- [Exercise brief]
In the records below, find the line holding "[2061.65-2062.65s]"; copy it and every line after it to the end, omitting all images.

- [Saved entries]
|---|

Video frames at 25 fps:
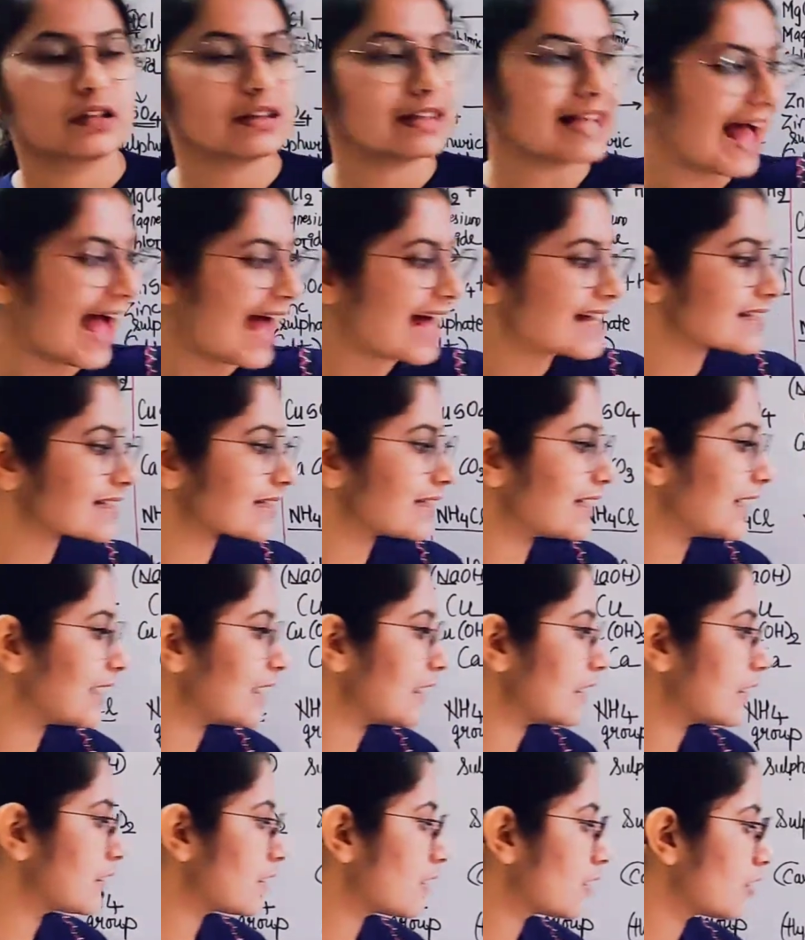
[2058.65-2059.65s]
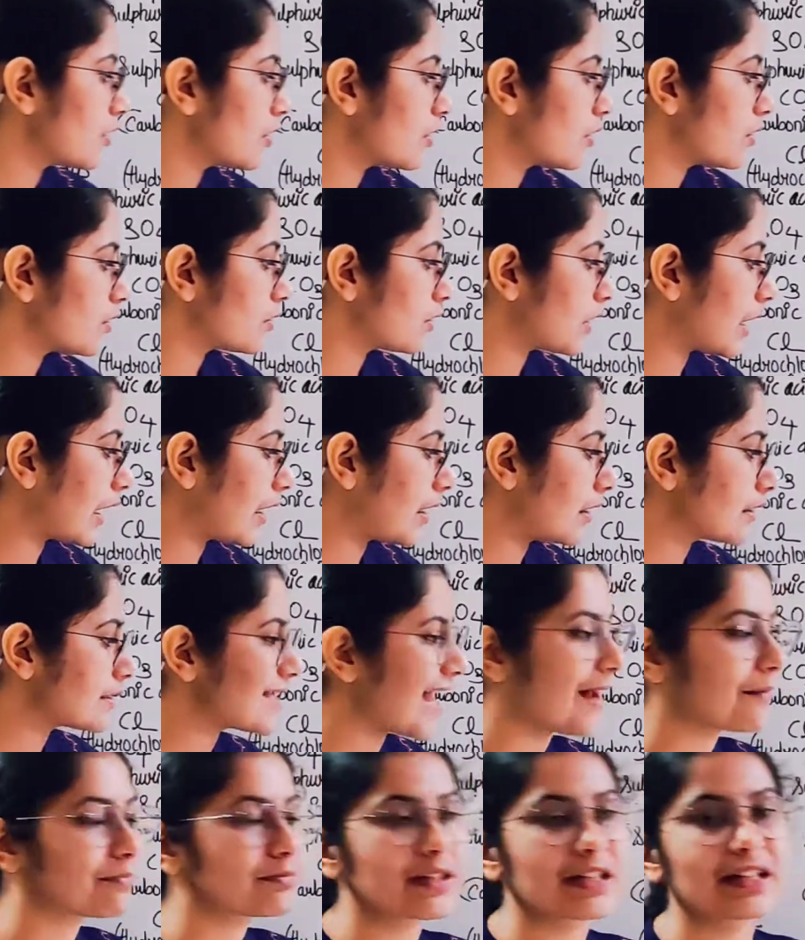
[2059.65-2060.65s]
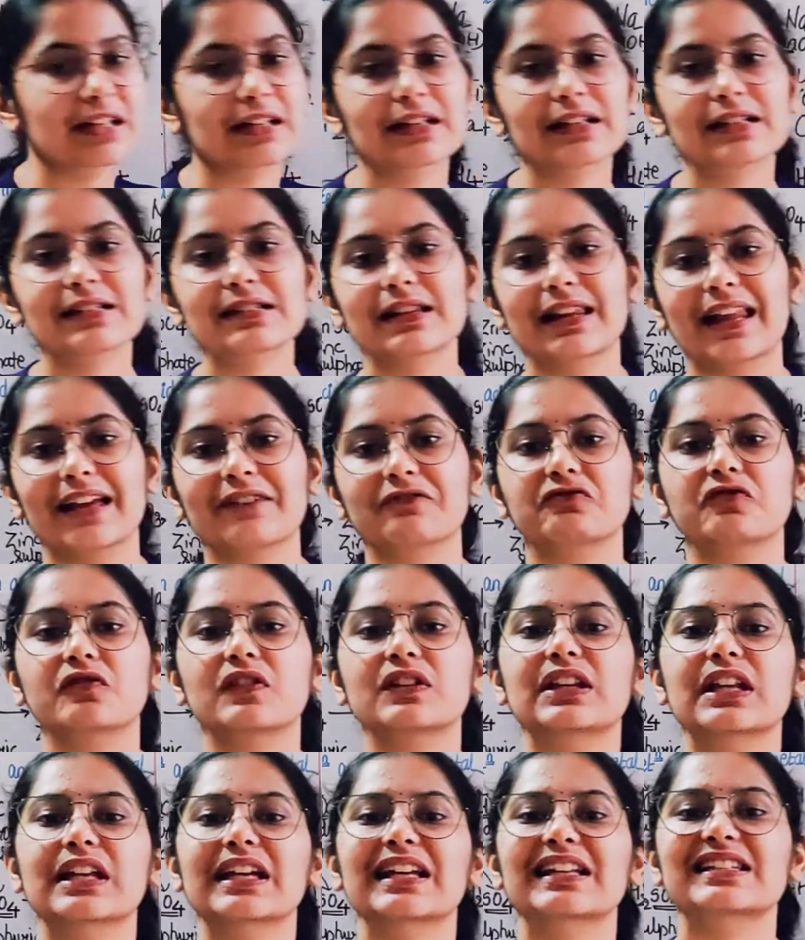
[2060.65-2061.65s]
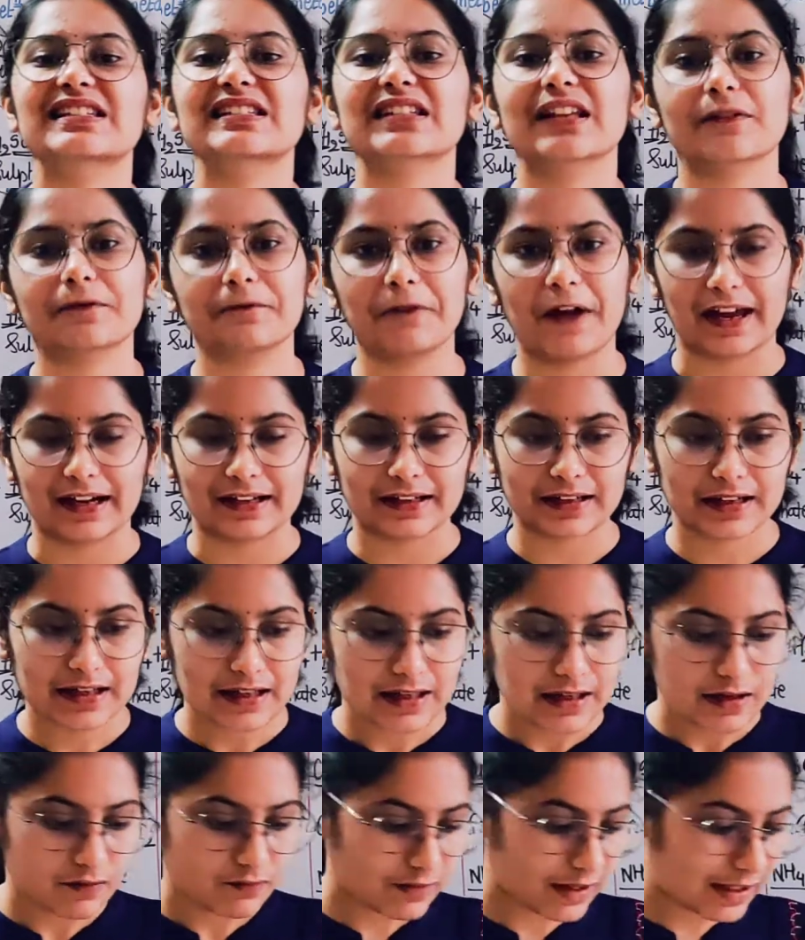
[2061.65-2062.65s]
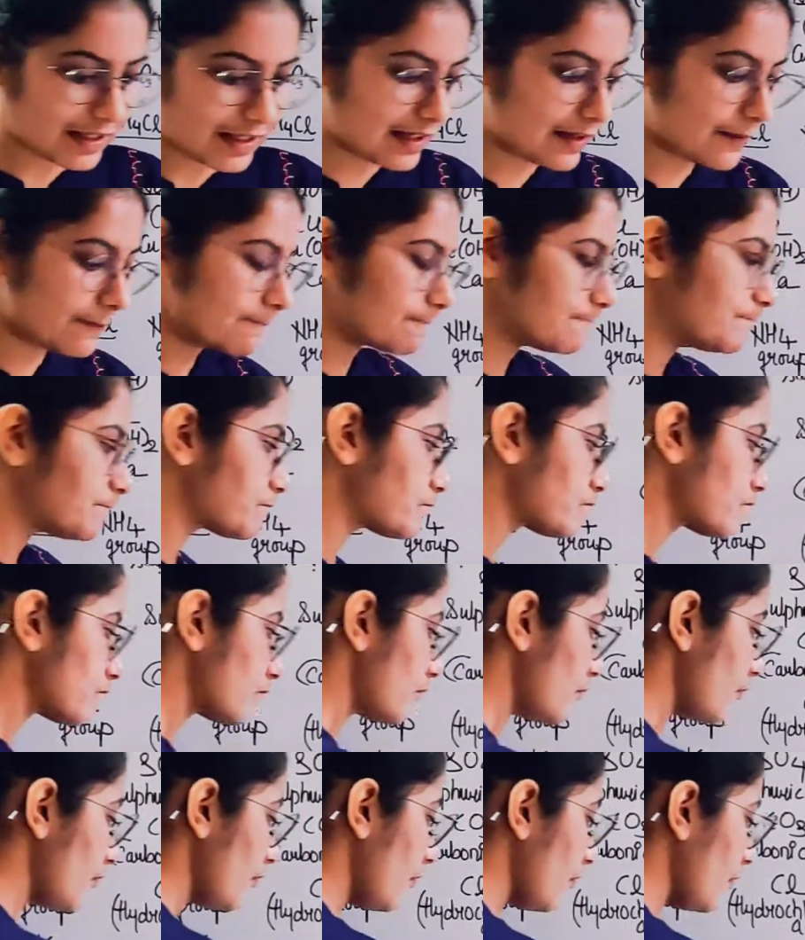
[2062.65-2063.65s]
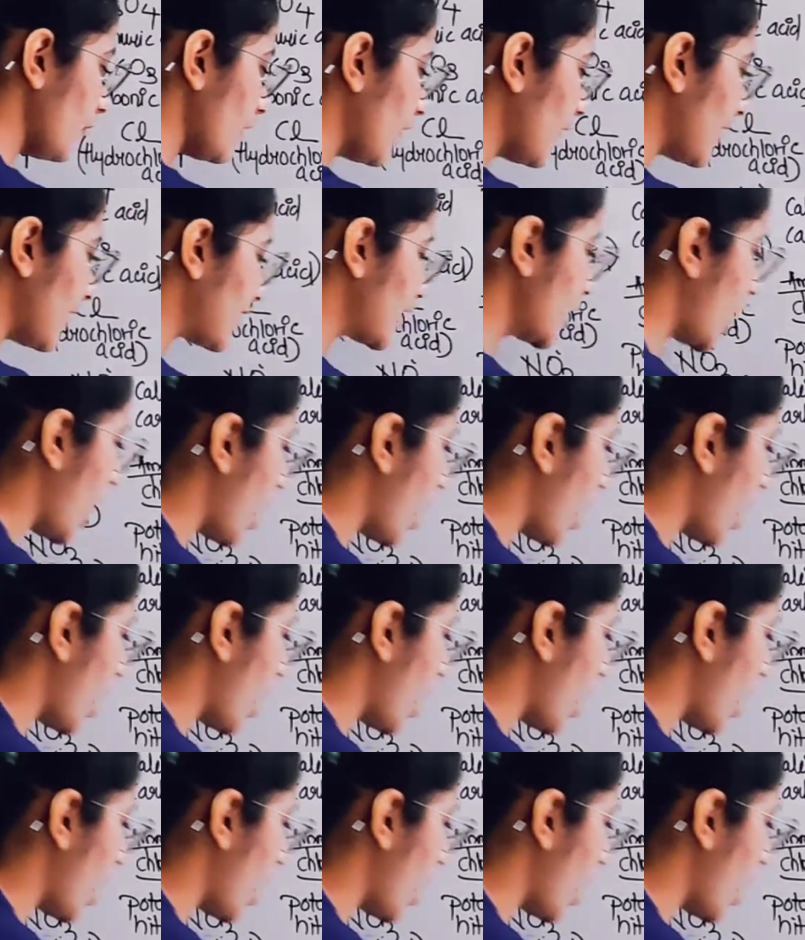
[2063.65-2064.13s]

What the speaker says: Lastly, the chapter is left with its effect, wherein it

|---|

- [Solution below]
[2061.65-2062.65s]
[2062.65-2063.65s]
[2063.65-2064.13s]

What the speaker says: Lastly, the chapter is left with its effect, wherein it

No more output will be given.